On the “atheist” vs. “agnostic” business, the old gadfly said as much as can be said, I think. From his Wikipedia entry:
As a philosopher, if I were speaking to a purely philosophic audience I should say that I ought to describe myself as an Agnostic, because I do not think that there is a conclusive argument by which one can prove that there is not a God. On the other hand, if I am to convey the right impression to the ordinary man in the street I think that I ought to say that I am an Atheist, because, when I say that I cannot prove that there is not a God, I ought to add equally that I cannot prove that there are not the Homeric gods.

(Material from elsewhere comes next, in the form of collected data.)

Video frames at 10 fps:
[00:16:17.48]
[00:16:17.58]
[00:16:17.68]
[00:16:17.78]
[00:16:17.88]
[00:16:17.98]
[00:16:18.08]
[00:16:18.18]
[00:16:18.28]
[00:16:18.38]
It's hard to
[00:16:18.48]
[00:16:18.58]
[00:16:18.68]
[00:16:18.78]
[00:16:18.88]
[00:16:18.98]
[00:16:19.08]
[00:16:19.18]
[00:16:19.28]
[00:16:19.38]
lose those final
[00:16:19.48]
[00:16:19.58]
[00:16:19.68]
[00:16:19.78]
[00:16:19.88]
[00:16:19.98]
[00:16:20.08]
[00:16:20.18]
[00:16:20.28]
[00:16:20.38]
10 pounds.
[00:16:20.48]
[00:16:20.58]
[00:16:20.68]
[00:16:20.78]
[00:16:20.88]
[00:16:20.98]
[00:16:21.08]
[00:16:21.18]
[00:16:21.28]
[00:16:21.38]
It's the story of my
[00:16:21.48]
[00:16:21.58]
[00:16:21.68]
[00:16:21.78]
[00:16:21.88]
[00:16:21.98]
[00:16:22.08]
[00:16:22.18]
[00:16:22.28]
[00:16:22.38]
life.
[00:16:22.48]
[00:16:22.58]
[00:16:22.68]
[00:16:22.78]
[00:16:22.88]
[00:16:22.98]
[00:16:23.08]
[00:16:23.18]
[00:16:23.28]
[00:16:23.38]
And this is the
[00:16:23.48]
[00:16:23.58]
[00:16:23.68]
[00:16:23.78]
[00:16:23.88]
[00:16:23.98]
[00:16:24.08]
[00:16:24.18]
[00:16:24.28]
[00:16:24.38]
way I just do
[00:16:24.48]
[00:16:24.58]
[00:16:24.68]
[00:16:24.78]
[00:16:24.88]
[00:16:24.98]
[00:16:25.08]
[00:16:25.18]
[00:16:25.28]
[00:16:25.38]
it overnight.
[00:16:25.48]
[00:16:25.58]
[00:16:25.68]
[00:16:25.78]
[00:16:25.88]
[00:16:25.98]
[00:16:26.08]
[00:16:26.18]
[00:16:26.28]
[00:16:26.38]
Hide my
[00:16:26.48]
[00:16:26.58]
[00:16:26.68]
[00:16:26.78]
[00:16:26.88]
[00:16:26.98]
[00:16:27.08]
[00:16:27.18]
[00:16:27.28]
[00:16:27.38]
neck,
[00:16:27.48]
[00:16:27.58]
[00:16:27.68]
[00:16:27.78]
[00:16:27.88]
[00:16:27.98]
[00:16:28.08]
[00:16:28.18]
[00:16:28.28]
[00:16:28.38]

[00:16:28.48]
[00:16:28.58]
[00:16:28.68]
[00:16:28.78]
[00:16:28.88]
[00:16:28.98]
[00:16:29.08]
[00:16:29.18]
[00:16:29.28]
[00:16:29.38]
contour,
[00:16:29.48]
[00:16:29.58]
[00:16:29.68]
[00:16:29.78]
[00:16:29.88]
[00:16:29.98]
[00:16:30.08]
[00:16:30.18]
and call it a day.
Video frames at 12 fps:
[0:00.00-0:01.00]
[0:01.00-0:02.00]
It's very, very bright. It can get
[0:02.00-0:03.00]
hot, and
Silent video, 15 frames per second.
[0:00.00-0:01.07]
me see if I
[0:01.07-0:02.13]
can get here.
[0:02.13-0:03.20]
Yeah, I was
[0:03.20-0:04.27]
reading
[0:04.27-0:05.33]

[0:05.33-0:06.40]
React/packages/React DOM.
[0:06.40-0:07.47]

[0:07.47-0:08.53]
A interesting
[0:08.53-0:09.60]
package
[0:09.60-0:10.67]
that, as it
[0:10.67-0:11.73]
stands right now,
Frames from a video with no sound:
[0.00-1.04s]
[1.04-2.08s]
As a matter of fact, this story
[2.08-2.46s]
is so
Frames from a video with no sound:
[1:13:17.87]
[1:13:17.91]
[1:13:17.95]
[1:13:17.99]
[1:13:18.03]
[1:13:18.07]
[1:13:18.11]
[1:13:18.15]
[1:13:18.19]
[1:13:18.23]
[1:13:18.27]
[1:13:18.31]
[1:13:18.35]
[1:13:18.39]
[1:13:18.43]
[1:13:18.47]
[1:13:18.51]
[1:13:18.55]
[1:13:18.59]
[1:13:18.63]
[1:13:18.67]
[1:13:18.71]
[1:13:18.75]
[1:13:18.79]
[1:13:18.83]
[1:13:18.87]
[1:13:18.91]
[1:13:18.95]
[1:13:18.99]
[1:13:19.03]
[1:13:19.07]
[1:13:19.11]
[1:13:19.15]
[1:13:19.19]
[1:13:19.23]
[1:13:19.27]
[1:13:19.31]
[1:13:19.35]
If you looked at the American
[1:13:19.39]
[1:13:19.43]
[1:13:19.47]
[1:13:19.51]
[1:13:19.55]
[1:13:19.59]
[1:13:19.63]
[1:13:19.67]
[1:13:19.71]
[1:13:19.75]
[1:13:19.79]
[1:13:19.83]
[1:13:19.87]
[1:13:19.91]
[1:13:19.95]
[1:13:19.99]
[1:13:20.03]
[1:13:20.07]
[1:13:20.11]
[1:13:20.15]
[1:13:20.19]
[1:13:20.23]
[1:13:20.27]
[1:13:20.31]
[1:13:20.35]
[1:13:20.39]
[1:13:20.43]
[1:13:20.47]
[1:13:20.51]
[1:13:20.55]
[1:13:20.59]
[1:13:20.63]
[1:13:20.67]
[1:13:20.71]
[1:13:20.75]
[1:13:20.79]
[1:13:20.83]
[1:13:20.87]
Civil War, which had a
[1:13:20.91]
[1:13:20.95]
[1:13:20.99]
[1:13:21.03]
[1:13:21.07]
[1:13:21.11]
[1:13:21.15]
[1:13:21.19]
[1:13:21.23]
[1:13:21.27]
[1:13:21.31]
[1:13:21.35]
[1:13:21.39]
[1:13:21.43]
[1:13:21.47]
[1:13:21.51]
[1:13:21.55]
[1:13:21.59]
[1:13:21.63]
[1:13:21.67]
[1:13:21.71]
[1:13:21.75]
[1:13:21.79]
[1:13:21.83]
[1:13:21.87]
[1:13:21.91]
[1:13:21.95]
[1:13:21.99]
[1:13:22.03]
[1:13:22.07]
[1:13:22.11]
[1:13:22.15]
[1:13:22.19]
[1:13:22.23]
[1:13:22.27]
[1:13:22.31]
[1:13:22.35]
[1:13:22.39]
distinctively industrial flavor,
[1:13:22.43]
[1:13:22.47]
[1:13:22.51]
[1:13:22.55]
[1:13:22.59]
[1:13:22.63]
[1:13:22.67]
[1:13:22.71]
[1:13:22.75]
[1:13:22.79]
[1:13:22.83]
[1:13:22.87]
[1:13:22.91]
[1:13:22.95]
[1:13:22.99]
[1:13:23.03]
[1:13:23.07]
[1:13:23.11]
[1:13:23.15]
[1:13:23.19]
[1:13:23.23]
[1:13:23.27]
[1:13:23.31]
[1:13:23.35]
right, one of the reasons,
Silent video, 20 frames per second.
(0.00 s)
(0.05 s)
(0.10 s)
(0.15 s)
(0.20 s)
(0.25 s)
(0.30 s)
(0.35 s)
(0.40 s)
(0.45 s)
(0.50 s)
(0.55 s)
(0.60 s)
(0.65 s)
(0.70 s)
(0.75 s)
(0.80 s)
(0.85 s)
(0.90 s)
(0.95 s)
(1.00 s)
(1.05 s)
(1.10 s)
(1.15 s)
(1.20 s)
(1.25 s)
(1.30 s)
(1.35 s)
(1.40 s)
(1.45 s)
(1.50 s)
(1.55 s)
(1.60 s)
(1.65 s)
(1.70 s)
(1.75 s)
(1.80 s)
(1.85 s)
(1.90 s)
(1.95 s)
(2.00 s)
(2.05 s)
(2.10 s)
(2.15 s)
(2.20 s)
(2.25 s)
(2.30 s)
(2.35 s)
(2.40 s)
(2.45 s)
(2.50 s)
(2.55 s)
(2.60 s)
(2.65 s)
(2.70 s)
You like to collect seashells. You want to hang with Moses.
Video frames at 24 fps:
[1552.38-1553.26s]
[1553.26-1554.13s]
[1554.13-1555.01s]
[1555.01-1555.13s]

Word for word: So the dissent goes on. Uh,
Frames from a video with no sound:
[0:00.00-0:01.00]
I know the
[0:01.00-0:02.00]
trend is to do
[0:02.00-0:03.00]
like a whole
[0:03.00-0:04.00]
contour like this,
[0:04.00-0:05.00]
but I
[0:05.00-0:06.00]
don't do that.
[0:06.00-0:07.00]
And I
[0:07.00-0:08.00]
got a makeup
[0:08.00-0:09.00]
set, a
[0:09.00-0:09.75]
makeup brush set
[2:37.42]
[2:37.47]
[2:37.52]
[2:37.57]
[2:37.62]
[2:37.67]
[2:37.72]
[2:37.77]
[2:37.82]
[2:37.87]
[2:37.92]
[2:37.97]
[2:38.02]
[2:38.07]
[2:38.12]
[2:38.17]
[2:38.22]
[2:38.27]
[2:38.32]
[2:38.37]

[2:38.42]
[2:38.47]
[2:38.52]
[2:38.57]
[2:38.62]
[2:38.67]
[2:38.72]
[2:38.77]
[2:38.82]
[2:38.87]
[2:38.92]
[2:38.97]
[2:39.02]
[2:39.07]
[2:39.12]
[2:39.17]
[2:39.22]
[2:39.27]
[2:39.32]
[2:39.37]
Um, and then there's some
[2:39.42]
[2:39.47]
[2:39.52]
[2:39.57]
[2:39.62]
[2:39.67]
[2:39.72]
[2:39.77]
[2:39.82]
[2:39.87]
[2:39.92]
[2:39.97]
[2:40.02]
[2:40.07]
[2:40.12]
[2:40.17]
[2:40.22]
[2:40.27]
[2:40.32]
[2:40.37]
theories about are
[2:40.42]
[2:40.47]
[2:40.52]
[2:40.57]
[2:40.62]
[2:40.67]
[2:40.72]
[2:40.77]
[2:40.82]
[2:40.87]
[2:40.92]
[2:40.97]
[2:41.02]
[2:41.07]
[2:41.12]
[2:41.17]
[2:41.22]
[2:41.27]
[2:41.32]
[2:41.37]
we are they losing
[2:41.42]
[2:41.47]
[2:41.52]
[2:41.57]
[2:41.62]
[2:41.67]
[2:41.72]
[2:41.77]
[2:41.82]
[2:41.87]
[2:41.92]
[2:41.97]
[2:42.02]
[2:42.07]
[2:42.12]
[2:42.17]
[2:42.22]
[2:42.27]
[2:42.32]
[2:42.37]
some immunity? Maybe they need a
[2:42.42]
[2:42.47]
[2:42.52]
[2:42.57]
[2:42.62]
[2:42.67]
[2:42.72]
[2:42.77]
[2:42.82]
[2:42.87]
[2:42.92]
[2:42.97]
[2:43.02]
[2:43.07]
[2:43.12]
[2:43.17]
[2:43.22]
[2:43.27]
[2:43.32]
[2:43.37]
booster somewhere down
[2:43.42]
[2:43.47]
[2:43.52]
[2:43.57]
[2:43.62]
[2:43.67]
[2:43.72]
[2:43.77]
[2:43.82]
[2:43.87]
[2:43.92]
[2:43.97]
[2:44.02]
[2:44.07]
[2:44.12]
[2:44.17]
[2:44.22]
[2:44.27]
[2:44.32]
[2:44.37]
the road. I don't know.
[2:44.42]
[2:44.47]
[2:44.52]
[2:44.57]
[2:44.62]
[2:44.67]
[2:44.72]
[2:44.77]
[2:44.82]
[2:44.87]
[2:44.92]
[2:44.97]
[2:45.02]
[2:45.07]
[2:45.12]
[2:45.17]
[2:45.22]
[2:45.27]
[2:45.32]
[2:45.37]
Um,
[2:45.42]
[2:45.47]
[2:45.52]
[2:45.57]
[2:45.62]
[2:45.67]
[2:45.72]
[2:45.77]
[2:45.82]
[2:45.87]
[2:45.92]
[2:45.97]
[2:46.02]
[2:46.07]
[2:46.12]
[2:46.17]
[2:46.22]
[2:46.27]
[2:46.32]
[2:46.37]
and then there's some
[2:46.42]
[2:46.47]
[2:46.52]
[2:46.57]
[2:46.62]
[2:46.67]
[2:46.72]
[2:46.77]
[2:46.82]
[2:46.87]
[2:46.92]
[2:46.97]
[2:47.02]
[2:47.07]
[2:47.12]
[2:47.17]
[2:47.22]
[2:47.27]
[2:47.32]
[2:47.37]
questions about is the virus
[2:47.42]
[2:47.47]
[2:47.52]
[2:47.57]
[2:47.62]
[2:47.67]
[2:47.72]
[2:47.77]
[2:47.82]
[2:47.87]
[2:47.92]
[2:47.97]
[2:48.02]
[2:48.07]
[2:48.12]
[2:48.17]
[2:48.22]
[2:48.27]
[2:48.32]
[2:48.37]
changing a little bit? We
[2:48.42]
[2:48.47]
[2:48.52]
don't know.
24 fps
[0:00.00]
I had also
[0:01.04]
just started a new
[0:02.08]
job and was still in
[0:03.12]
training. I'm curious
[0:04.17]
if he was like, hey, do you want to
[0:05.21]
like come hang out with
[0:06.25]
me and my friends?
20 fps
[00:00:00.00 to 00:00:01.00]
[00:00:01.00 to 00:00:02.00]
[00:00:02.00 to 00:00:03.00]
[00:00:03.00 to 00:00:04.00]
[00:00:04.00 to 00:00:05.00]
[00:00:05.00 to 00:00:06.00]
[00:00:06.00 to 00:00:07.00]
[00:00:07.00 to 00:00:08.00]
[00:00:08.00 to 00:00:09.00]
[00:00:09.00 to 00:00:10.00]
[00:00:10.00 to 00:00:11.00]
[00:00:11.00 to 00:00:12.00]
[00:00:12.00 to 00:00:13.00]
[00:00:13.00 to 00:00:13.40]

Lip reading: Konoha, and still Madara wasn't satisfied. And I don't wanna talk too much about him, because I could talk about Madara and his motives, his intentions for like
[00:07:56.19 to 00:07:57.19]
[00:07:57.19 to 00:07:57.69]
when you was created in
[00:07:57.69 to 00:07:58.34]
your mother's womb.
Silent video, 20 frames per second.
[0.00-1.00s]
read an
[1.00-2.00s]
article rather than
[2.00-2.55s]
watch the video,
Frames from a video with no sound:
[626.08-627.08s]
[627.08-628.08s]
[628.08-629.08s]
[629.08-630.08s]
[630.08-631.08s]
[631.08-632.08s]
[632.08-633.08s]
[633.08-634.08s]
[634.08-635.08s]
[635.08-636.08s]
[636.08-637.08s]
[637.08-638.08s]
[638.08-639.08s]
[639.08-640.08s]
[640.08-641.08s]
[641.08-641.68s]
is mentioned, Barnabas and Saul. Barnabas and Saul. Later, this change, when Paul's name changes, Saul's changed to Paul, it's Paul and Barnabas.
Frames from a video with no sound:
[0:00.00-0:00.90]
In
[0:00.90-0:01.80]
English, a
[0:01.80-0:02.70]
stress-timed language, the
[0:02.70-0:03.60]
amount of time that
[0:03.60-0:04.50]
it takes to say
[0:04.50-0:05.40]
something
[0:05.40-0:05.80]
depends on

If pressed, I describe myself as a “functional atheist,” living my life and thinking my thoughts, such as they are, on the assumption that there are no gods. If I can be reasonably sure that my interlocutor will know what I mean (and will not take me to be a member of that defunct rock group), or if I feel like sacrificing enough of my time to explain, I say I am a Mysterian.
Russell, incidentally, supplies a good data point to the nature side of the nature/nurture argument. His parents were radical freethinkers — scandalously so. His mother died when Russell was just two, however, and his father when he was 3½. Russell was raised by his grandmother, a puritanical Presbyterian. In adult life he was a … radical freethinker.
(Though these things are always probabilistic. Russell’s son became a stalwart of the Church of England.)